#### [Exercise brief]
The response should be the records below, repeated exactly, with each picture left out.

#### [Provided data]
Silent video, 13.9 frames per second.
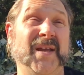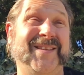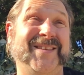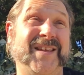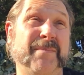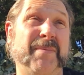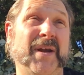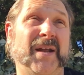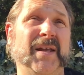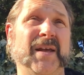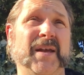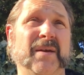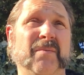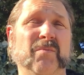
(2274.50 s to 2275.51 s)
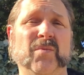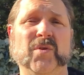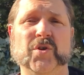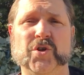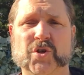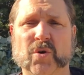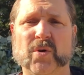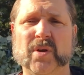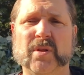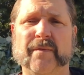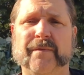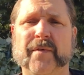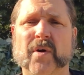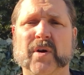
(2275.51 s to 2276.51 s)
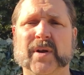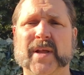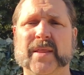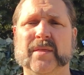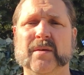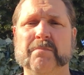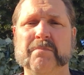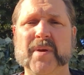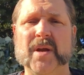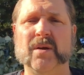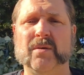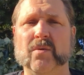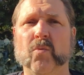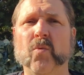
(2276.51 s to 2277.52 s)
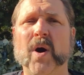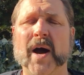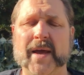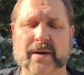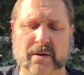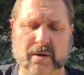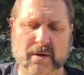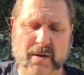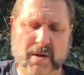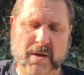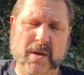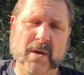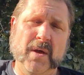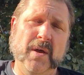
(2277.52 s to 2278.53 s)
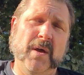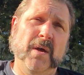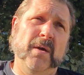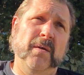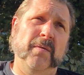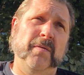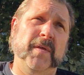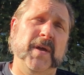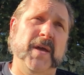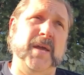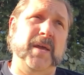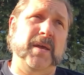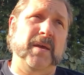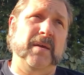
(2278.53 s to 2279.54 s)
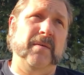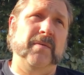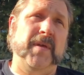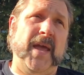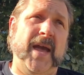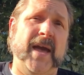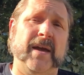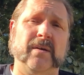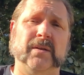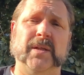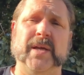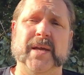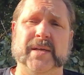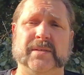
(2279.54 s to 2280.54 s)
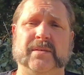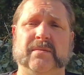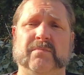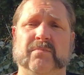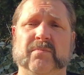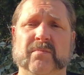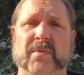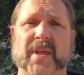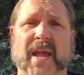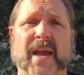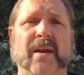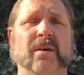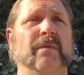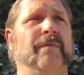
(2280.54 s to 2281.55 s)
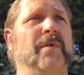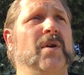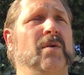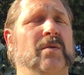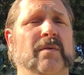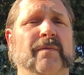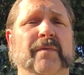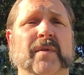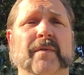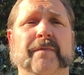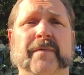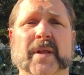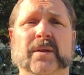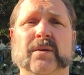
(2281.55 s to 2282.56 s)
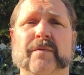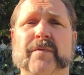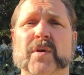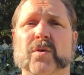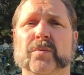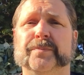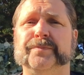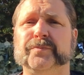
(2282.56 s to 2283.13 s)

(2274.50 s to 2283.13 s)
typically, the shorter the focal length, the bigger, the wider the angle is, the angle of view, the field of view.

#### [Solution to this exercise]
Silent video, 13.9 frames per second.
(2274.50 s to 2275.51 s)
(2275.51 s to 2276.51 s)
(2276.51 s to 2277.52 s)
(2277.52 s to 2278.53 s)
(2278.53 s to 2279.54 s)
(2279.54 s to 2280.54 s)
(2280.54 s to 2281.55 s)
(2281.55 s to 2282.56 s)
(2282.56 s to 2283.13 s)

(2274.50 s to 2283.13 s)
typically, the shorter the focal length, the bigger, the wider the angle is, the angle of view, the field of view.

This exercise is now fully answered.